Zusammenführung von bestehenden Daten
Wie KI Risiken im Facility Management frühzeitig sichtbar macht

| Redaktion 
| 18.08.2026

Künstliche Intelligenz macht bislang ungenutzte Informationen aus Wartungsberichten, Prüfprotokollen und technischen Dokumentationen nutzbar. So sollen sich Risiken frühzeitig erkennen, Wartungen gezielter planen und kostspielige Ausfälle vermeiden lassen.

Schäden und technische Ausfälle in Gebäuden kommen immer ohne Warnung. Hinweise auf mögliche Probleme sollen sich jedoch häufig bereits in Wartungsunterlagen, Prüfungsprotokollen, Störungsmeldungen, Verträgen oder technischen Dokumentationen finden. Im laufenden Facility Management werden diese Informationen jedoch oftmals nicht systematisch zusammengeführt und analysiert. 

Das auf KI-Beratung spezialisierte Unternehmen eMentalist setzt an dieser Stelle an. Mit Lösungen zur Analyse, Verknüpfung und Automatisierung von Unternehmens- und Immobiliendaten sollen vorhandene Informationen für datenbasierte Entscheidungen im Facility Management nutzbar gemacht werden. 

Bestehende Systeme intelligent miteinander verbinden 

Ziel sei es, unterschiedliche Datenquellen so aufzuarbeiten, dass sie für einen vorausschauenden und effizienteren Gebäudebetrieb eingesetzt werden können.

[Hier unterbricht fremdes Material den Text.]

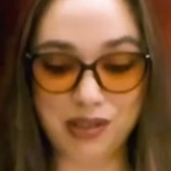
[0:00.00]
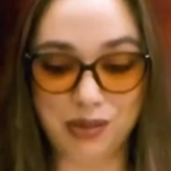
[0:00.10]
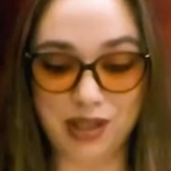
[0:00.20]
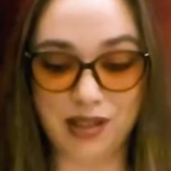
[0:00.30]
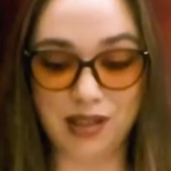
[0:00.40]

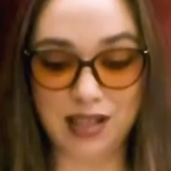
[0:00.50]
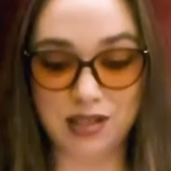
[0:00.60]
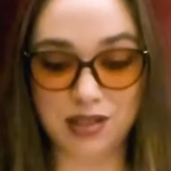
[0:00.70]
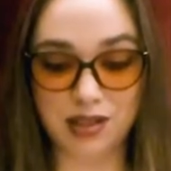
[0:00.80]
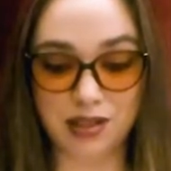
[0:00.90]
with the
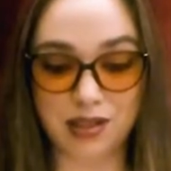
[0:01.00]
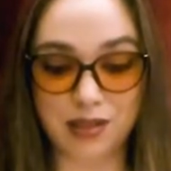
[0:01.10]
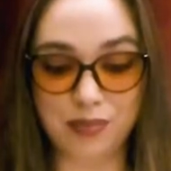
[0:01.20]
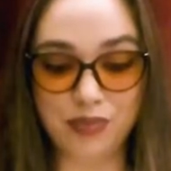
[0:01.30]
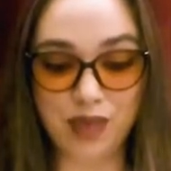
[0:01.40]
lace tucker,
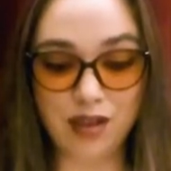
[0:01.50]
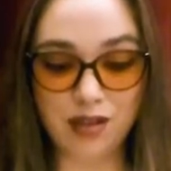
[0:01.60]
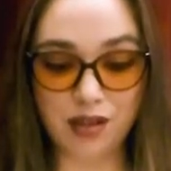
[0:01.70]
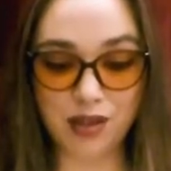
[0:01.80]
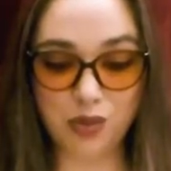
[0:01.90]

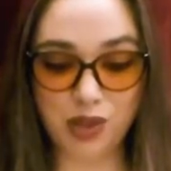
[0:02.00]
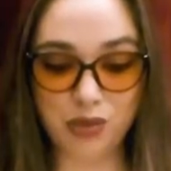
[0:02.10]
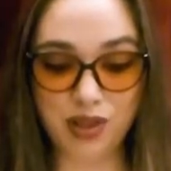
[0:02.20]
not the one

Mit Nexcility hat eMentalist dafür eine Plattform entwickelt, die Wartungsmanagement, Anlagenmanagement und Gebäudebetrieb in einer zentralen Umgebung bündelt.

Vorhandene CAFM-, ERP- und Ticketsysteme müssen dafür nicht ersetzt werden. Stattdessen werden laut den Verantwortlichen die bestehenden Anwendungen miteinander vernetzt und die darin enthaltenen Informationen zusammengeführt.

Die von eMentalist entwickelten KI-Modelle können unter anderem Verträge, Prüfprotokolle, Wartungsunterlagen und technische Dokumentationen automatisiert analysieren, so das Unternehmen. Dabei werden Anlagentypen, Zuständigkeiten sowie Wartungspflichten erkannt. Auf dieser Basis lassen sich digitale Wartungspläne mit Terminen, Erinnerungen und Eskalationsmechanismen erstellen.

"Die meisten Schäden entstehen nicht von heute auf morgen. Die entscheidenden Hinweise sind oft bereits in den vorhandenen Daten enthalten, werden aber nicht rechtzeitig erkannt. Mit unseren KI-Lösungen machen wir dieses Wissen sichtbar und schaffen die Grundlage für einen effizienteren und vorausschauenden Gebäudebetrieb", sagt Elaheh Momeni, CTO von eMentalist.

Historische Daten als Grundlage für Predictive Maintenance

Eine weitere Anwendungsmöglichkeit liegt in der Auswertung bereits vorhandener historischer Daten. Wiederkehrende Störungen, häufig notwendige Reparaturen und typische Fehlerbilder können mithilfe der Technologie identifiziert und bestimmten Anlagen zugeordnet werden.

Diese Erkenntnisse sollen die Basis für Predictive Maintenance schaffen. Potenzielle Probleme sollen dadurch früher erkannt werden, bevor sie zu kostspieligen Ausfällen führen.

KI-Assistenten liefern Informationen in Sekunden

Zusätzlich kommen intelligente KI-Assistenten zum Einsatz. Sie ermöglichen es, Fragen zu Gebäuden, technischen Anlagen, Wartungen oder Verträgen innerhalb weniger Sekunden zu beantworten.

Auch bei der Qualität der zugrunde liegenden Daten setzt eMentalist auf Automatisierung. Immobiliendaten werden ausgelesen, Vertragsinformationen überprüft und mögliche Fehlerquellen identifiziert. Nach Angaben des Unternehmens wurden mit diesem Ansatz bereits mehr als 40.000 Dokumente analysiert.

Vorhandene Daten stärker für den Gebäudebetrieb nutzen

Neben moderner Gebäudetechnik gewinnt damit die systematische Nutzung bereits vorhandener Informationen im Facility Management an Bedeutung. Werden relevante Daten frühzeitig ausgewertet und miteinander verknüpft, sollen Risiken reduziert und Kosten gesenkt werden können. Gleichzeitig soll dadurch ein transparenterer und wirtschaftlicherer Gebäudebetrieb ermöglicht werden.